• _Work instruction_
Nothing but the records themselves, exactly as written and free of pictures, should appear in your response.

• _Material provided_
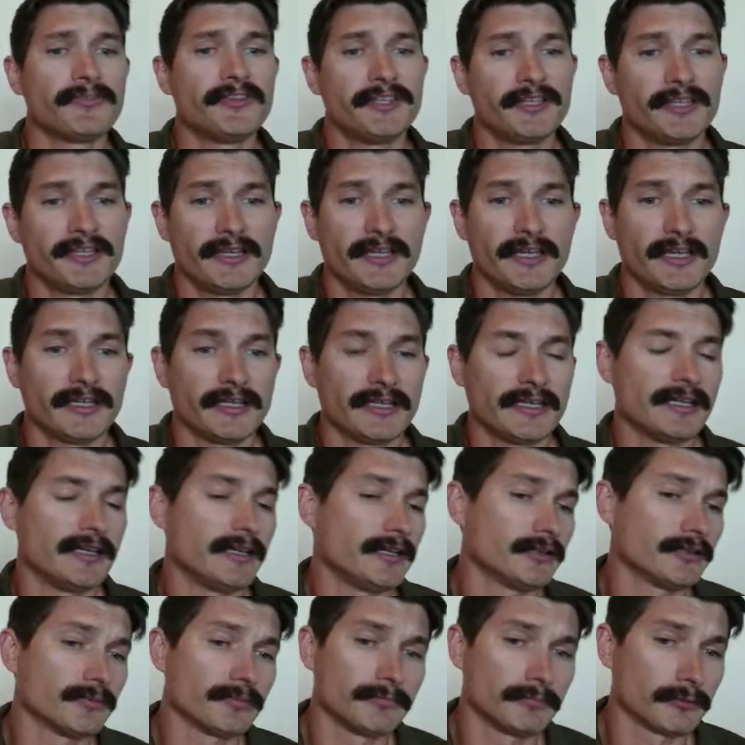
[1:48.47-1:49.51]
then
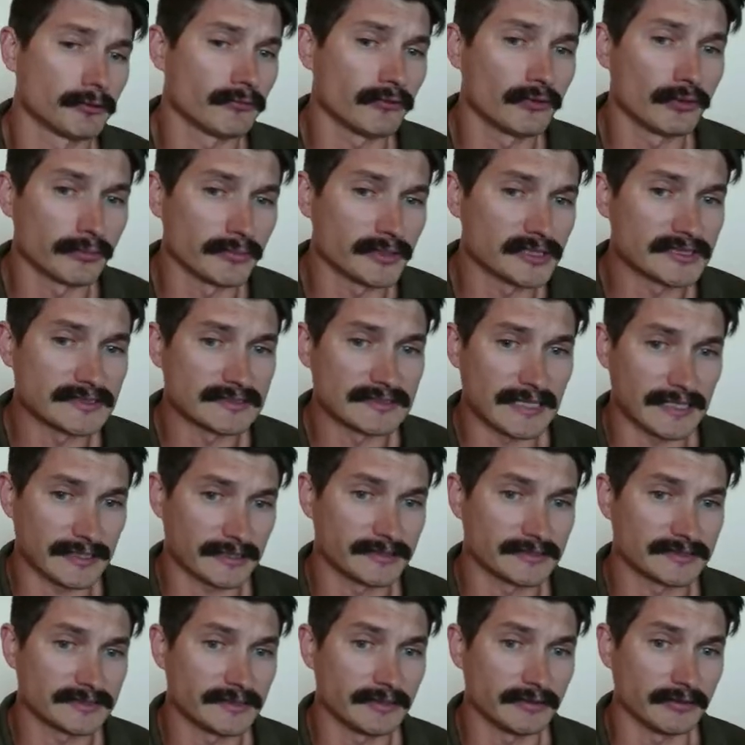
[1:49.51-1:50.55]
your performance is
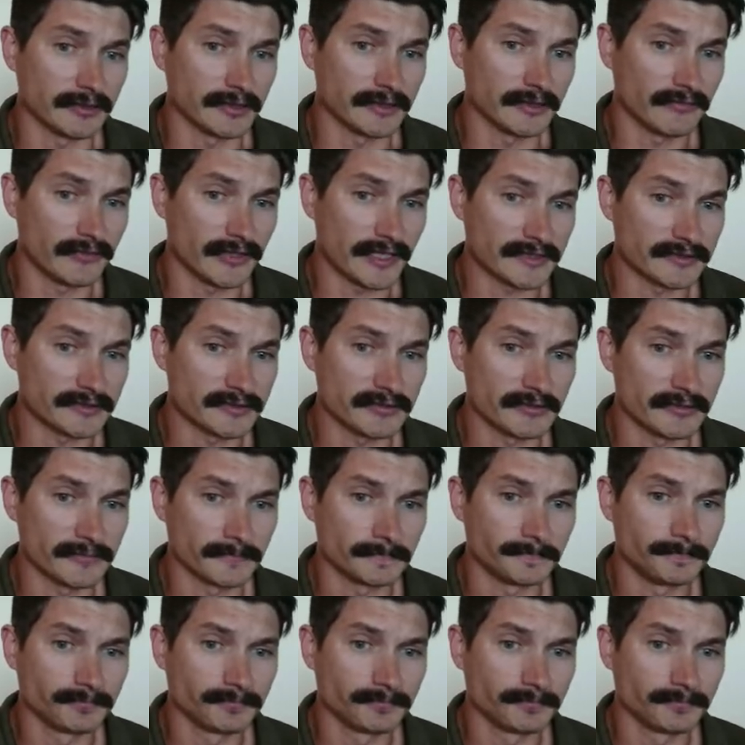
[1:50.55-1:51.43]
not going to scale any faster.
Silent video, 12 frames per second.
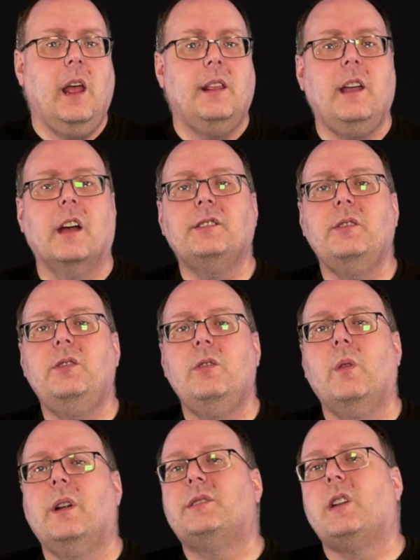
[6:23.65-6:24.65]
They also do
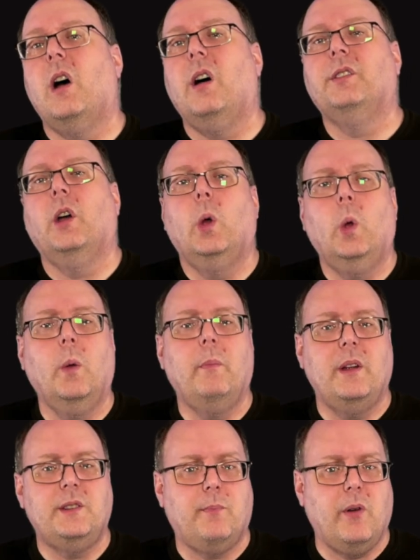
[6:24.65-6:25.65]
what is called whole
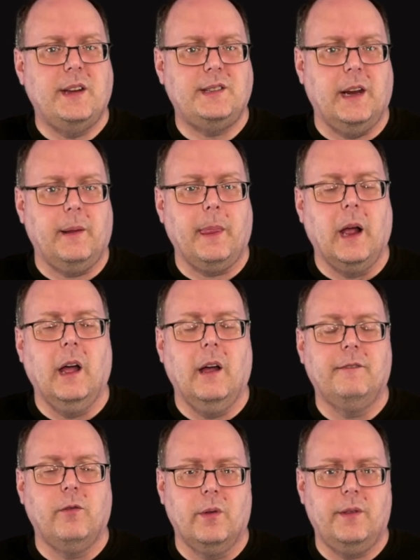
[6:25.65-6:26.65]
bunch pressing uh,
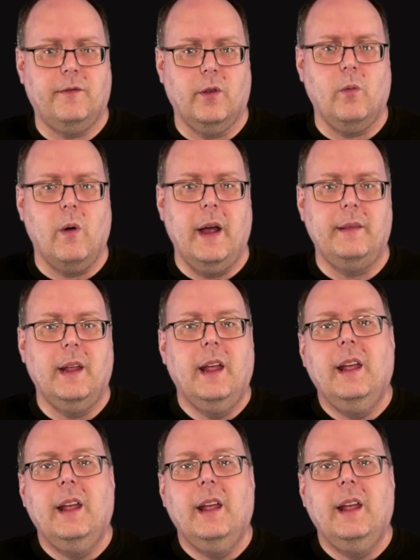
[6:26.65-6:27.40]
for, for the wine.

• _Answer to this problem_
[1:48.47-1:49.51]
then
[1:49.51-1:50.55]
your performance is
[1:50.55-1:51.43]
not going to scale any faster.
Silent video, 12 frames per second.
[6:23.65-6:24.65]
They also do
[6:24.65-6:25.65]
what is called whole
[6:25.65-6:26.65]
bunch pressing uh,
[6:26.65-6:27.40]
for, for the wine.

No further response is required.